Wednesday, May 2, 2012

The Sale of the Dodgers & McCourt's Legacy


The $2.15 billion sale of the Dodgers officially closed yesterday as new owner Guggenheim Baseball Management (which include Magic Johnson from the Magic Hour) wired the remaining funds to former owner Frank McCourt. McCourt sold the team, the parking lots and 250 acres of land surrounding the stadium (and 3 miles from downtown LA).

The previous record sale was the Miami Dolphins, which Stephen Ross bought for $1.1 billion in 2011.

McCourt bought the team in 2004 for $430 million. In 2010, the team was valued at about $720 million. Many believe that the Guggenheim group overpaid for the Dodgers. This is despite the estimated $3 to $4 billion media deal the team expects to sign with Time Warner or Fox - or perhaps someone else. The deal hits the open market in 2014. By then, Matt Kemp should have 50 million home runs.

According to Eric Fisher of the SportsBusiness Journal, the Dodgers generated about $240 million in revenue last year, down from $265 million in 2010 and $286 million in 2009.

First order of business for the new ownership group is seeking to maximize revenue and making sure the team is working at top productivity levels.

McCourt 

MLB complained that McCourt used the team to subsidize his personal and lavish lifestyle to the tune of $187 million. In order to fend of MLB's attempts to seize his team, he took the team into the protective shell that is bankruptcy. Once inside the shell, MLB had little power to wrest the team from McCourt - despite its constitution providing that it could (judges in bankruptcy court just want to see creditors get paid - they don't care too much about a league's constitution).

What did the Dodgers buy for McCourt? According to various reports, here’s where some of the Dodger green went:

1) As Dodger CEO, wife Jamie McCourt was paid $2 million a year, while Frank was paid $5 million annually. Here’s where it gets a bit odd. Their 2 kids were each paid $600,000.00 a year. The thing, though, is that one child was attending Stanford, while the other worked full time at Goldman Sachs.

2) After the purchase of the Dodgers, the McCourts bought 4 homes in Los Angeles at cost of around $89 million.

3) They also bought vacation properties and a private jet, had private drivers, a hairdresser who worked exclusively for the McCourts five days a week and a makeup artist.

4) Jamie paid over $100,000.00 to florists.

5) Frank fired his wife as Dodgers’ CEO, claiming that she was having an affair with her driver. However, that didn’t put a damper on spending.

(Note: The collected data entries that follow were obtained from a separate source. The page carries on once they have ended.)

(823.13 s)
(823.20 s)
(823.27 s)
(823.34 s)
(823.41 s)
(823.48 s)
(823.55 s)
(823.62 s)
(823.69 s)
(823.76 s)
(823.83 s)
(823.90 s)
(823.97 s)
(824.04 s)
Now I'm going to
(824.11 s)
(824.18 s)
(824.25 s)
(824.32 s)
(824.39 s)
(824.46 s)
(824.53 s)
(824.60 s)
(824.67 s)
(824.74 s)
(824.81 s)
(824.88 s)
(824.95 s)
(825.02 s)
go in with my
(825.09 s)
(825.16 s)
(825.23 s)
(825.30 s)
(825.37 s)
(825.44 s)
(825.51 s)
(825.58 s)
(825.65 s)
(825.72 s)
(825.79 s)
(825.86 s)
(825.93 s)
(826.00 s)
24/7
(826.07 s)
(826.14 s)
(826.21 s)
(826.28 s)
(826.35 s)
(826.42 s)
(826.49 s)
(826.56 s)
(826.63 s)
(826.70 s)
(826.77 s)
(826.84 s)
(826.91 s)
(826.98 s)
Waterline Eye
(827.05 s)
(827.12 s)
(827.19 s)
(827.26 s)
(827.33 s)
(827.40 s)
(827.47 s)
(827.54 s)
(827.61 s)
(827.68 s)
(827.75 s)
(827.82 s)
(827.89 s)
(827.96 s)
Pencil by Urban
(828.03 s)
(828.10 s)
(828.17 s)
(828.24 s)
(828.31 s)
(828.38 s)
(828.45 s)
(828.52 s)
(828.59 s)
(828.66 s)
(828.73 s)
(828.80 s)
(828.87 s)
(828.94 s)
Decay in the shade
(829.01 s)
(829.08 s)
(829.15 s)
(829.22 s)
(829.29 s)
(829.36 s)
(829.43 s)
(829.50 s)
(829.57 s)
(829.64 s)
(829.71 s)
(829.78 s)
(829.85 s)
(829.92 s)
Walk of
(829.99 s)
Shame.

Frank spent $30,000.00 a month on a suite at the Beverly Hills hotel.

6) Jamie used one of the homes “exclusively for swimming” and the second to store furniture.

7) Jamie went on a lavish trip to France with her driver.

All this was paid for by the Dodgers.

Dodgers fans are undoubtedly relieved that McCourt is out of the picture and that their iconic franchise can  return to respectability. As for McCourt he will go down as an owner that put himself ahead of the team - then forgot he owned a team.